To secure a diagnosis, a shave biopsy of one of the papules was sent to pathology. The report from pathology found dermal histolytic inflammation with extracellular lipid deposition (Figures 5 and 6). The information from the biopsy combined with the clinical presentation and the history pointed to the dermatological diagnosis of eruptive xanthoma.

High levels of serum triglycerides or uncontrolled diabetes mellitus generally cause eruptive xanthoma.[1–3] This patient had a history of both elevated lipoproteins and diabetes mellitus and was at high risk for development of eruptive xanthomas. The patient was sent for lab work for serum lipoprotein levels. Apolipoprotein testing was also ordered to determine if the xanthomas were a manifestation of an inherited condition.[4]

Seven days before coming to the clinic, the patient’s hemoglobin A1c was 14.7 percent and his estimated glucose was 375.5mg/dL. In 2007, the patient had a reported triglyceride level of 494mg/dL. Labs from the authors’ evaluation revealed a triglyceride level of 1478mg/dL. In addition, his total cholesterol level was 323mg/dL and his high-density lipoprotein was 36mg/dL. Due to the high triglyceride levels in the sample, his low-density lipoprotein (LDL) and very-low-density lipoprotein (VLDL) could not be calculated.
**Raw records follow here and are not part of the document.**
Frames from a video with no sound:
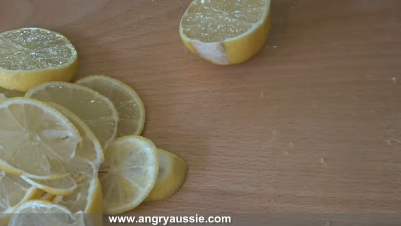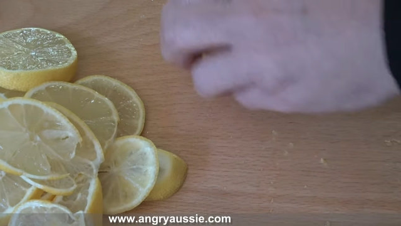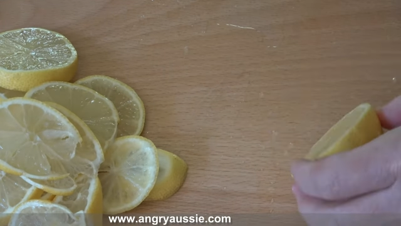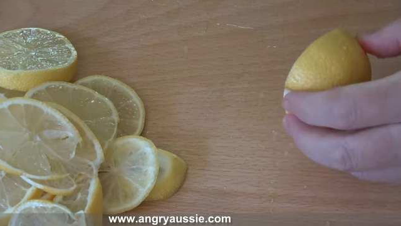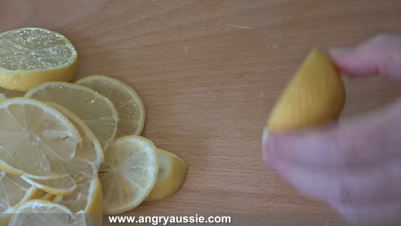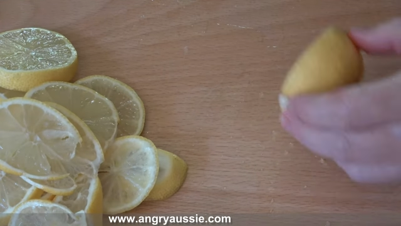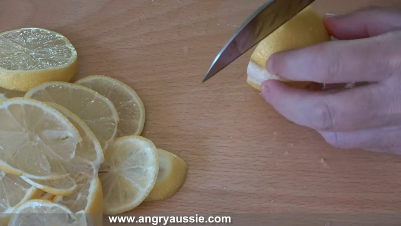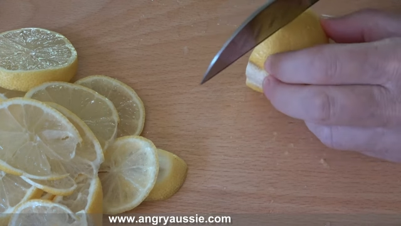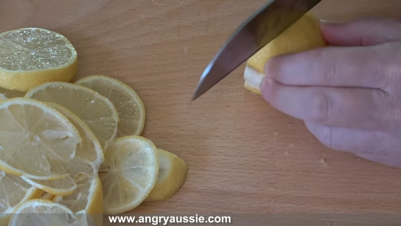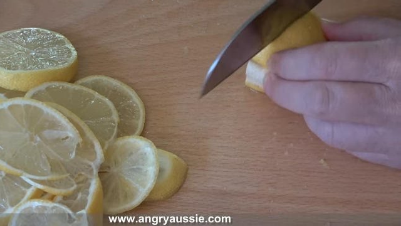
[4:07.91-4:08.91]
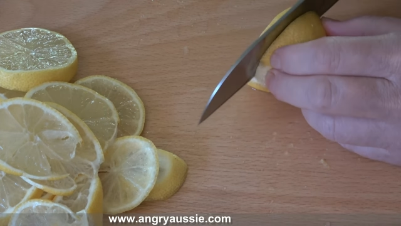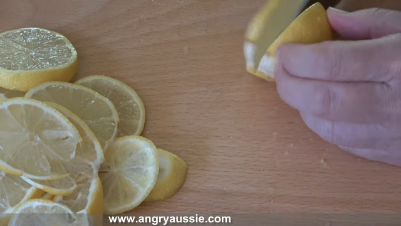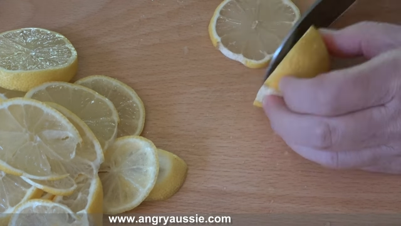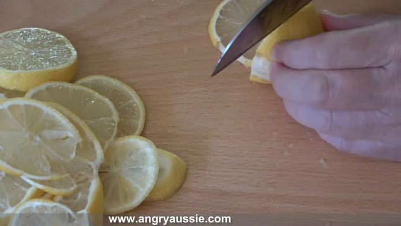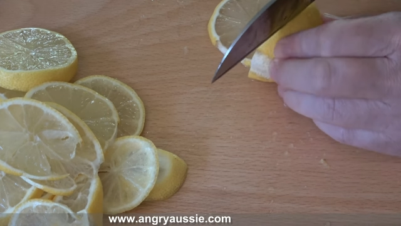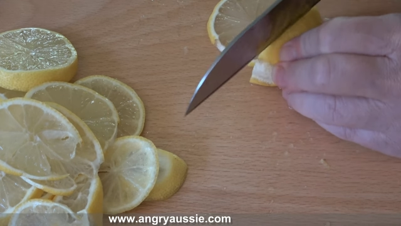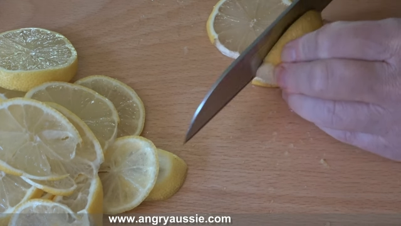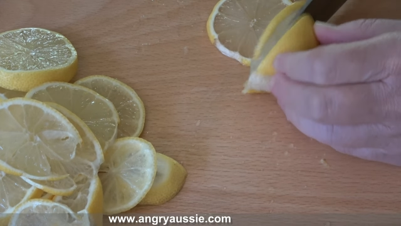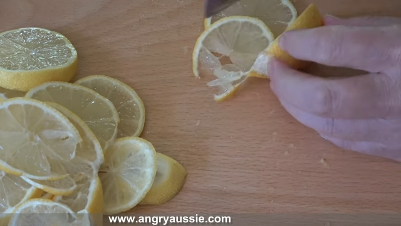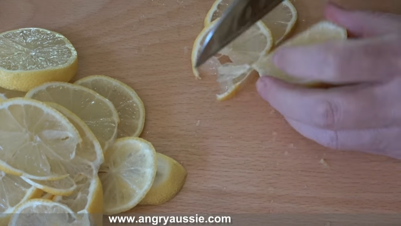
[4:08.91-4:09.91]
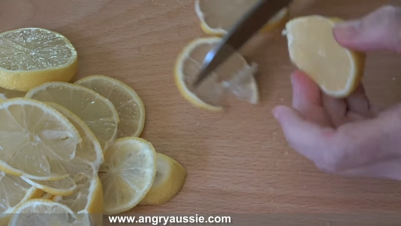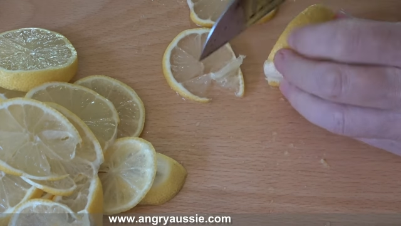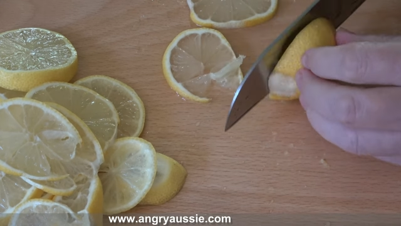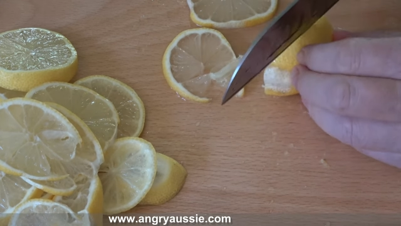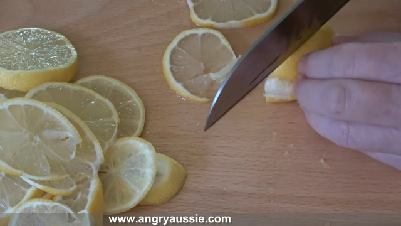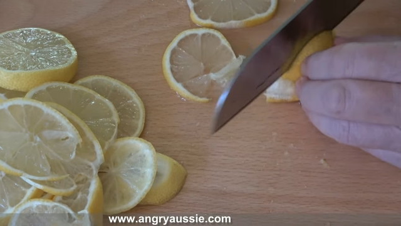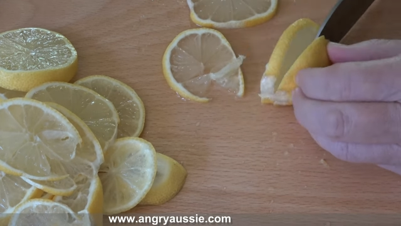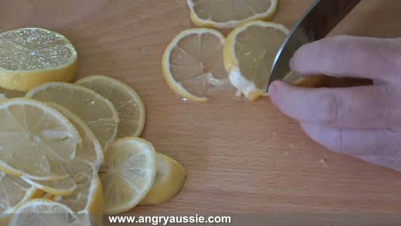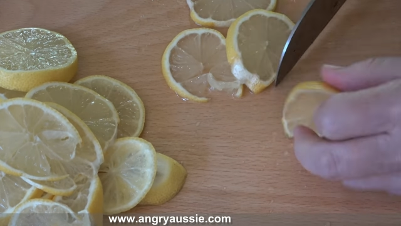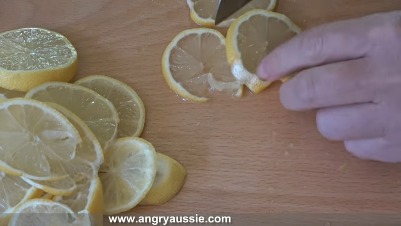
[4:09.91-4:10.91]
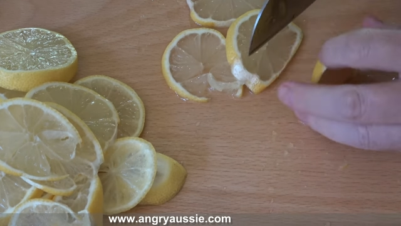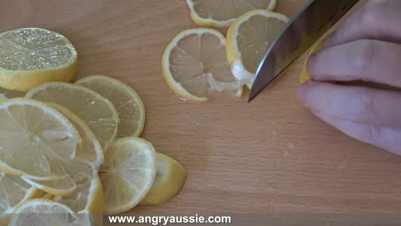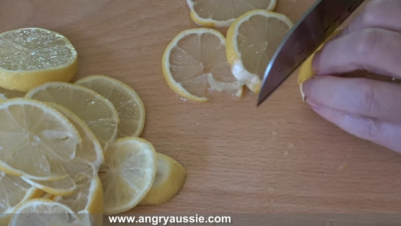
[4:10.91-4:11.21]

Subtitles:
[unreadable: no face in view]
An apolipoprotein evaluation could not be performed because the markedly elevated triglycerides of the sample made it unsuitable for testing. However, on follow-up electrophoresis, the patient’s triglycerides were 1718mg/dL, cholesterol was 340mg/dL, chylomicrons were moderately increased, LDL was normal, VLDL was markedly increased, and HDL was decreased. The appearance of the sample was milky and the lab interpreted the pattern as being consistent with type IV hyperlipoproteinemia.

The results indicate that this patient is at a great risk for both pancreatitis and early coronary artery disease.[3–5] He would benefit from early and intense treatment to lower his triglyceride levels. The treatments for eruptive xanthomas and hypertriglyceridemia are the same and involve rigorous control of the diabetes, a low-fat diet, and pharmaceutical treatment.[3,5] This patient was referred back to his endocrinologist given his poorly controlled concomitant diabetes mellitus type 2.

Recognizing eruptive xanthomas and being aware of its association with hypertriglyceridemia can help to decrease any lag between a patient being seen by a physician and treatment for a serious medical condition.

1.    Wolff K, Johnson RA. Fitzpatrick’s Color Atlas and Synopsis of Clinical Dermatology. 6th ed. New York: McGraw Hill; 2009.
2.    Fauci AS, Braunwald E, Kasper DL, Hauser SL. Harrison’s Principles of Internal Medicine. 17th ed. New York: McGraw Hill; 2008.
3.    Durrington P. Dyslipidaemia. Lancet. 2003;362:717–731.
4.    Sarwar N, Danesh J, Eiriksdottir G, et al. Triglycerides and the risk of coronary heart disease: 10,158 incident cases among 262,525 participants in 29 Western prospective studies. Circulation. 2007;115(4):450–458.
5.    Brunzell JD. Clinical practice. Hypertriglyceridemia. N Engl J Med. 2007;357(10):1009–1017.